Mesela ben: Vakko’nun sahibi Yahudi bir vatandaş olsaydım; İsrail’in 40 bin masum Müslümanı soykırımdan geçirdiği ve insanların İsrail’e bu kadar tepkili olduğu bir ortamda İsrail terör devletinin bayrağını çağrıştıran renkleri asla ama asla tercih etmezdim. Ayrıca Türk sporcular için tasarladığım bir kıyafetin Nazi kampında tutulan Yahudi esirlerin giydikleri kıyafetlere benzemesine de asla izin vermezdim. Dahası, içinden geçtiğimiz şu kızılca kıyamet günlerde, içinde azınlık olarak yaşadığım bir ülkedeki insanların çok büyük bir kısmının, dindaşlarımın ülkesi olan İsrail’e hiç olmadığı kadar hınç duyduğu bir ortamda hangi akla hizmet böyle bir riski alayım? Benim bu kadarcık ön görüme herhalde Vakko’nun kendisi de sahiptir. Bu, büyük bir cüretkarlık değilse bile ciddi bir ön görüsüzlük gibi görünüyor.
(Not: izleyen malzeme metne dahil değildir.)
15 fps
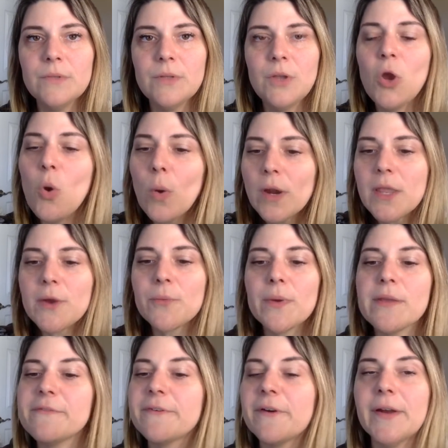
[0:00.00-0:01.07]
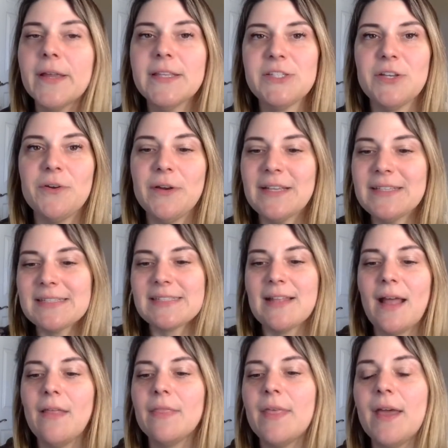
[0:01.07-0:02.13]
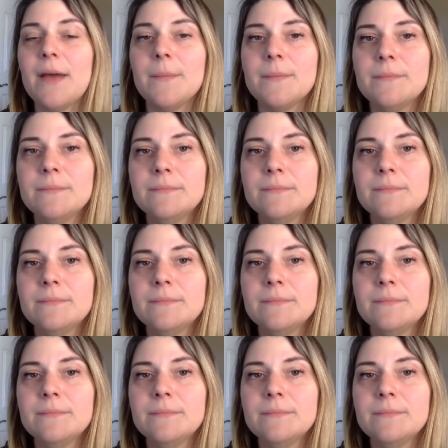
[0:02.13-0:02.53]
Who are you referring to? Because it's not them.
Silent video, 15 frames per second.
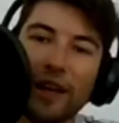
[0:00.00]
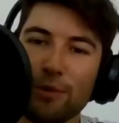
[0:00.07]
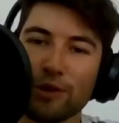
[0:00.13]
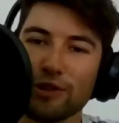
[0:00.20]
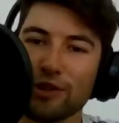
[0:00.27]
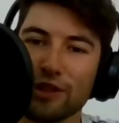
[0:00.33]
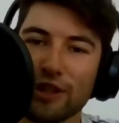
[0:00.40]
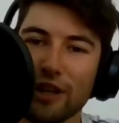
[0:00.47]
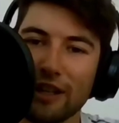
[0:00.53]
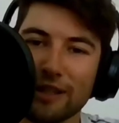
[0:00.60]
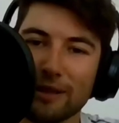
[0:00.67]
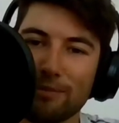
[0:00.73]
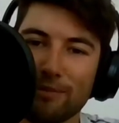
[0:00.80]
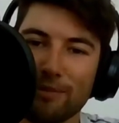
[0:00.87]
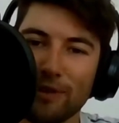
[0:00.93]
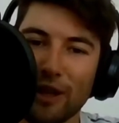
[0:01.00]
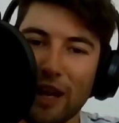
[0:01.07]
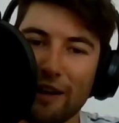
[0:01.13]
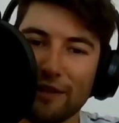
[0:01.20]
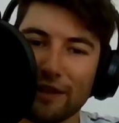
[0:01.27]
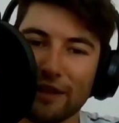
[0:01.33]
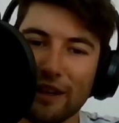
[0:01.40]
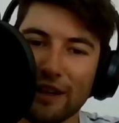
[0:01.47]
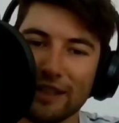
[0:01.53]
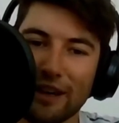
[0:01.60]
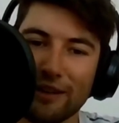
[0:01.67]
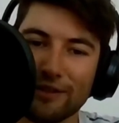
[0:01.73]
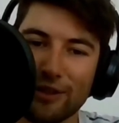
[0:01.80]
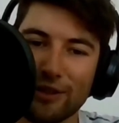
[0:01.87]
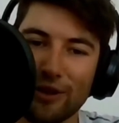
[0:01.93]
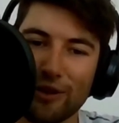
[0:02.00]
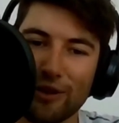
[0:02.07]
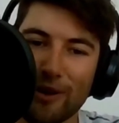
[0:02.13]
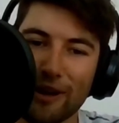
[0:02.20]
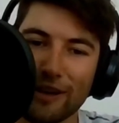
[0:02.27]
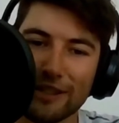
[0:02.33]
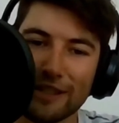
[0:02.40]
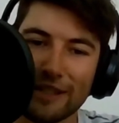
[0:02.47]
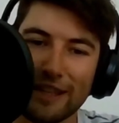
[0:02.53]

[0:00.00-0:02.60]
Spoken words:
wasn't just going to, have a nice afternoon on the ride.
Vakko’nun tasarladığı kıyafetler, milyarı aşkın insanın huzurunda resmi geçit yapan milli sporcuların üzerinde uluslararası bir platformda sergilenmiş oldu. Görsel değeri zaten yerlerde sürünen kıyafetler, estetik durumundan ziyade taşıdığı imajla gündeme oturmuş durumda. Benim gibi, sayıları hiç de azımsanmayacak sayıdaki insan, bunu Filistin topraklarında eşi görülmemiş bir vahşete imza atan İsrail’e bir destek ve bir “selam çakma” olarak okudu. Eğer firma, bu kanaatin bir niyet okumadan ibaret olduğunu düşünüyor ise usulüyle çıkıp bunu reddetmesi, Siyonistlerin yaptığı soykırımı desteklemediğini açıklaması gerekir. Öyle yaparsa, halkımızın milli zevk ve kültürünü yansıtmayan bu kıyafetlerin son derece başarısız bir tasarım olduğunu ve Vakko gibi köklü bir firmanın bir daha böyle işlere girmemesi gerektiğine ikna olacağız.